===== Records shown
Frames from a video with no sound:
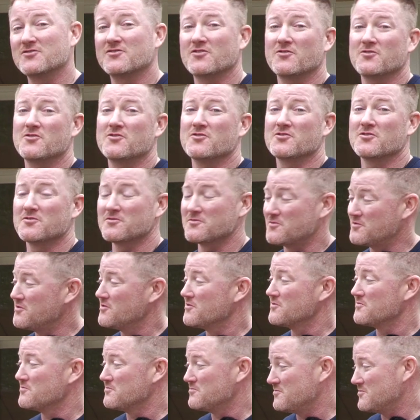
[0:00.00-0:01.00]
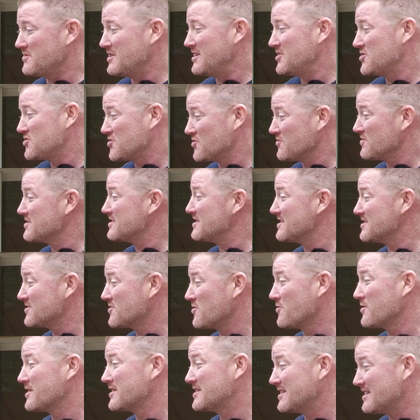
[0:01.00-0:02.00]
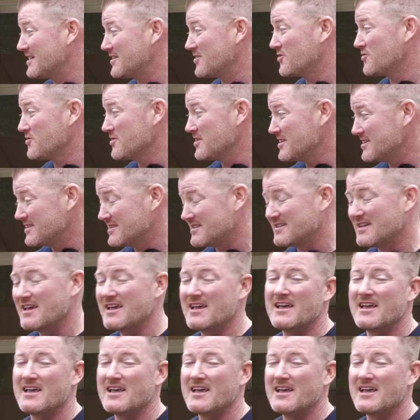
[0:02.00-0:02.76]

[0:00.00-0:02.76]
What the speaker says: So your insurance is going to increase.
==========
◆ What to produce ◆
Output all the data, exactly, without images.

◆ Answer section ◆
Frames from a video with no sound:
[0:00.00-0:01.00]
[0:01.00-0:02.00]
[0:02.00-0:02.76]

[0:00.00-0:02.76]
What the speaker says: So your insurance is going to increase.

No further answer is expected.